» DATA EXTRACT

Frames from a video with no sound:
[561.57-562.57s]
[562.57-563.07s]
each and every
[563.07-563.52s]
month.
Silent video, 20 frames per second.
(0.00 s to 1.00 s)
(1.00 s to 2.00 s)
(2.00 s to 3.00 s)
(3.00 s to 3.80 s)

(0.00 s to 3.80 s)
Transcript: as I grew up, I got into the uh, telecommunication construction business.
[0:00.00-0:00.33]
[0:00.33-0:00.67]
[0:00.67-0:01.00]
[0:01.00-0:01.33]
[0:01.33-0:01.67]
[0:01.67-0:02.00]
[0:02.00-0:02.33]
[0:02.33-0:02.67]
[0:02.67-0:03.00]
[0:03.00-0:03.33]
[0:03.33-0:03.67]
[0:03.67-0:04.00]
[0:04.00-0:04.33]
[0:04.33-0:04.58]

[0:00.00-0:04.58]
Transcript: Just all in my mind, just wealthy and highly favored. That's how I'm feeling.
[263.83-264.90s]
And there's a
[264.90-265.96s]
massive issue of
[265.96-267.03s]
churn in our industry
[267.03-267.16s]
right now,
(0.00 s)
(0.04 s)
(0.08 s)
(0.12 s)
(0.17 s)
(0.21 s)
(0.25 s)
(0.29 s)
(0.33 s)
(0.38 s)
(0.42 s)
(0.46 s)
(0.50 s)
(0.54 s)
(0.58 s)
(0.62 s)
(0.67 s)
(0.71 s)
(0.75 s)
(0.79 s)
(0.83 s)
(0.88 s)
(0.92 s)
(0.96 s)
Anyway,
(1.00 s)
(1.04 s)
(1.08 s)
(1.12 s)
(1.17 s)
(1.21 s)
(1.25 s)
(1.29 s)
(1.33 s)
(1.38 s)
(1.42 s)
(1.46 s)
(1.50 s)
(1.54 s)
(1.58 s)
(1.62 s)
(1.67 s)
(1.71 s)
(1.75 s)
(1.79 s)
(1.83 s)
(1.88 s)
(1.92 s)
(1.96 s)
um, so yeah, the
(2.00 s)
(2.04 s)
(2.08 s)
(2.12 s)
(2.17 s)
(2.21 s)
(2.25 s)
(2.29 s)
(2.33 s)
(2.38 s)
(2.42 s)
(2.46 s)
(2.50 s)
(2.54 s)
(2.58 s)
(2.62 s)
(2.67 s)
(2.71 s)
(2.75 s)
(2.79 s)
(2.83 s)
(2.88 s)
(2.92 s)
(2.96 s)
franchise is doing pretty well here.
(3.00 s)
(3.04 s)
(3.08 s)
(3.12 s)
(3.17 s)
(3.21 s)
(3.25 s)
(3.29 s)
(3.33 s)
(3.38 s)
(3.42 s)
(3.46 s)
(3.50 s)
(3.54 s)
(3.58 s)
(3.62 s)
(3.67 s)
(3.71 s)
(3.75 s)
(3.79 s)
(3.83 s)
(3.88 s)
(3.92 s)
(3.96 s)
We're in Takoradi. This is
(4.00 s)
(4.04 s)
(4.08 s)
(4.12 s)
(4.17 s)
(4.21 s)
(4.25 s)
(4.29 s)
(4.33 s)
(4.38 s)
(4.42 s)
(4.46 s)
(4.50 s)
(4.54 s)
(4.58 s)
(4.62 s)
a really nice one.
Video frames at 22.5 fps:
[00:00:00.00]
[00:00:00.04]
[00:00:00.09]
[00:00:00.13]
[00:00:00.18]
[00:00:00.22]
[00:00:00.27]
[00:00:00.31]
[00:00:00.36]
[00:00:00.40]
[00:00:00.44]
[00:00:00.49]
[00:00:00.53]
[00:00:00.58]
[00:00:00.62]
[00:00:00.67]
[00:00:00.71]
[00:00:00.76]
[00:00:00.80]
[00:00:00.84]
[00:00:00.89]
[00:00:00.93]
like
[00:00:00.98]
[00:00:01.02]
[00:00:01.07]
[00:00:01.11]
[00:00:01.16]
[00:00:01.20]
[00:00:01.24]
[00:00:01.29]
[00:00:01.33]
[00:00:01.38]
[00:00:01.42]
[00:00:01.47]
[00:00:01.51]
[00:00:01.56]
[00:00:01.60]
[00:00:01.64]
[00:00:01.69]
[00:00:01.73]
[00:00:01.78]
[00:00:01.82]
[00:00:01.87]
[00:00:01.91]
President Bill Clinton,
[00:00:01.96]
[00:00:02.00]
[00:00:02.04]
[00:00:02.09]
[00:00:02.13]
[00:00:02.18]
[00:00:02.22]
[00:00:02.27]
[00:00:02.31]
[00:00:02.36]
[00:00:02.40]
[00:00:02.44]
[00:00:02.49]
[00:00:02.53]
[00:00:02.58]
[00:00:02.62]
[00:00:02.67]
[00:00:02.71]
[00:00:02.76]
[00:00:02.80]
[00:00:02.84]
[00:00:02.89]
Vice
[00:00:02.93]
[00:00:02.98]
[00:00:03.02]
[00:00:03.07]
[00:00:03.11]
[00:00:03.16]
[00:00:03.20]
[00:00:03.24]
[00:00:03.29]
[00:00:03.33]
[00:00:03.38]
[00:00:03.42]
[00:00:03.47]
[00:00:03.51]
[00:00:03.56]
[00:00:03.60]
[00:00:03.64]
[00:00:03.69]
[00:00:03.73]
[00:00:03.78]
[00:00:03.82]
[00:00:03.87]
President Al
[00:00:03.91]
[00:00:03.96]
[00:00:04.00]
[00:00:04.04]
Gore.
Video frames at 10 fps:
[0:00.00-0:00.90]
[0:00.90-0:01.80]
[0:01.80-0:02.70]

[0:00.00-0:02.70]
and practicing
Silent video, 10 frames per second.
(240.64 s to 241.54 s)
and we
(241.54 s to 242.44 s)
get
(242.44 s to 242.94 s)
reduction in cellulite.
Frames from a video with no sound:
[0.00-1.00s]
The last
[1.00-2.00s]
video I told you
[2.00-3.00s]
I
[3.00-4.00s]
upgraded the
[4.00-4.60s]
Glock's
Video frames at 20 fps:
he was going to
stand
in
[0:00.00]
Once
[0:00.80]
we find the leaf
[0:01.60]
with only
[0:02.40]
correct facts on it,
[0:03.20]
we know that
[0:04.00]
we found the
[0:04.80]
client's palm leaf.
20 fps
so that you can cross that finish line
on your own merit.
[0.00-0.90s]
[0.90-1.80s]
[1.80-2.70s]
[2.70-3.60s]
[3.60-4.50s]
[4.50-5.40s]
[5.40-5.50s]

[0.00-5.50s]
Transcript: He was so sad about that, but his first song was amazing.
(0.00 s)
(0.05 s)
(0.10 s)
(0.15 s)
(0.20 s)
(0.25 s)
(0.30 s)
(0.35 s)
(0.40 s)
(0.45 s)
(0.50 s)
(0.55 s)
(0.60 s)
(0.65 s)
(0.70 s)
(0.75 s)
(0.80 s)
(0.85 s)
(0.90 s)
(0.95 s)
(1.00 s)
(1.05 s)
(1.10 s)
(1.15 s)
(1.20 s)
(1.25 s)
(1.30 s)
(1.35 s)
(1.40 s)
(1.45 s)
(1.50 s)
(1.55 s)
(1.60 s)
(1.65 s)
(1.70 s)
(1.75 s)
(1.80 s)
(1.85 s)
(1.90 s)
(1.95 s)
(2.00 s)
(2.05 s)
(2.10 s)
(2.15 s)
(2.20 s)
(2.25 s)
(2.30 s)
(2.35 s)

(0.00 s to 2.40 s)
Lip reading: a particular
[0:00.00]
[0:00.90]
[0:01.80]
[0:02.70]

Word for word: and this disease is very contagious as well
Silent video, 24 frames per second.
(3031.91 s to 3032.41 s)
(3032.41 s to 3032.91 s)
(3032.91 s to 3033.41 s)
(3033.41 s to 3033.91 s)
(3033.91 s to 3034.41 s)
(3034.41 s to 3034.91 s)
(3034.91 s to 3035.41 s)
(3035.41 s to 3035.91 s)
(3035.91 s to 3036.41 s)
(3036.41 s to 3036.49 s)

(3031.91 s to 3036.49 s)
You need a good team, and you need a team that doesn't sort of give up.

» EXERCISE OBJECTIVE
Could you transcribe the entries above word for word, from the line with "[0:04.00-0:04.33]" down to the line with "[00:00:01.69]", keeping both?

» TASK RESULT
[0:04.00-0:04.33]
[0:04.33-0:04.58]

[0:00.00-0:04.58]
Transcript: Just all in my mind, just wealthy and highly favored. That's how I'm feeling.
[263.83-264.90s]
And there's a
[264.90-265.96s]
massive issue of
[265.96-267.03s]
churn in our industry
[267.03-267.16s]
right now,
(0.00 s)
(0.04 s)
(0.08 s)
(0.12 s)
(0.17 s)
(0.21 s)
(0.25 s)
(0.29 s)
(0.33 s)
(0.38 s)
(0.42 s)
(0.46 s)
(0.50 s)
(0.54 s)
(0.58 s)
(0.62 s)
(0.67 s)
(0.71 s)
(0.75 s)
(0.79 s)
(0.83 s)
(0.88 s)
(0.92 s)
(0.96 s)
Anyway,
(1.00 s)
(1.04 s)
(1.08 s)
(1.12 s)
(1.17 s)
(1.21 s)
(1.25 s)
(1.29 s)
(1.33 s)
(1.38 s)
(1.42 s)
(1.46 s)
(1.50 s)
(1.54 s)
(1.58 s)
(1.62 s)
(1.67 s)
(1.71 s)
(1.75 s)
(1.79 s)
(1.83 s)
(1.88 s)
(1.92 s)
(1.96 s)
um, so yeah, the
(2.00 s)
(2.04 s)
(2.08 s)
(2.12 s)
(2.17 s)
(2.21 s)
(2.25 s)
(2.29 s)
(2.33 s)
(2.38 s)
(2.42 s)
(2.46 s)
(2.50 s)
(2.54 s)
(2.58 s)
(2.62 s)
(2.67 s)
(2.71 s)
(2.75 s)
(2.79 s)
(2.83 s)
(2.88 s)
(2.92 s)
(2.96 s)
franchise is doing pretty well here.
(3.00 s)
(3.04 s)
(3.08 s)
(3.12 s)
(3.17 s)
(3.21 s)
(3.25 s)
(3.29 s)
(3.33 s)
(3.38 s)
(3.42 s)
(3.46 s)
(3.50 s)
(3.54 s)
(3.58 s)
(3.62 s)
(3.67 s)
(3.71 s)
(3.75 s)
(3.79 s)
(3.83 s)
(3.88 s)
(3.92 s)
(3.96 s)
We're in Takoradi. This is
(4.00 s)
(4.04 s)
(4.08 s)
(4.12 s)
(4.17 s)
(4.21 s)
(4.25 s)
(4.29 s)
(4.33 s)
(4.38 s)
(4.42 s)
(4.46 s)
(4.50 s)
(4.54 s)
(4.58 s)
(4.62 s)
a really nice one.
Video frames at 22.5 fps:
[00:00:00.00]
[00:00:00.04]
[00:00:00.09]
[00:00:00.13]
[00:00:00.18]
[00:00:00.22]
[00:00:00.27]
[00:00:00.31]
[00:00:00.36]
[00:00:00.40]
[00:00:00.44]
[00:00:00.49]
[00:00:00.53]
[00:00:00.58]
[00:00:00.62]
[00:00:00.67]
[00:00:00.71]
[00:00:00.76]
[00:00:00.80]
[00:00:00.84]
[00:00:00.89]
[00:00:00.93]
like
[00:00:00.98]
[00:00:01.02]
[00:00:01.07]
[00:00:01.11]
[00:00:01.16]
[00:00:01.20]
[00:00:01.24]
[00:00:01.29]
[00:00:01.33]
[00:00:01.38]
[00:00:01.42]
[00:00:01.47]
[00:00:01.51]
[00:00:01.56]
[00:00:01.60]
[00:00:01.64]
[00:00:01.69]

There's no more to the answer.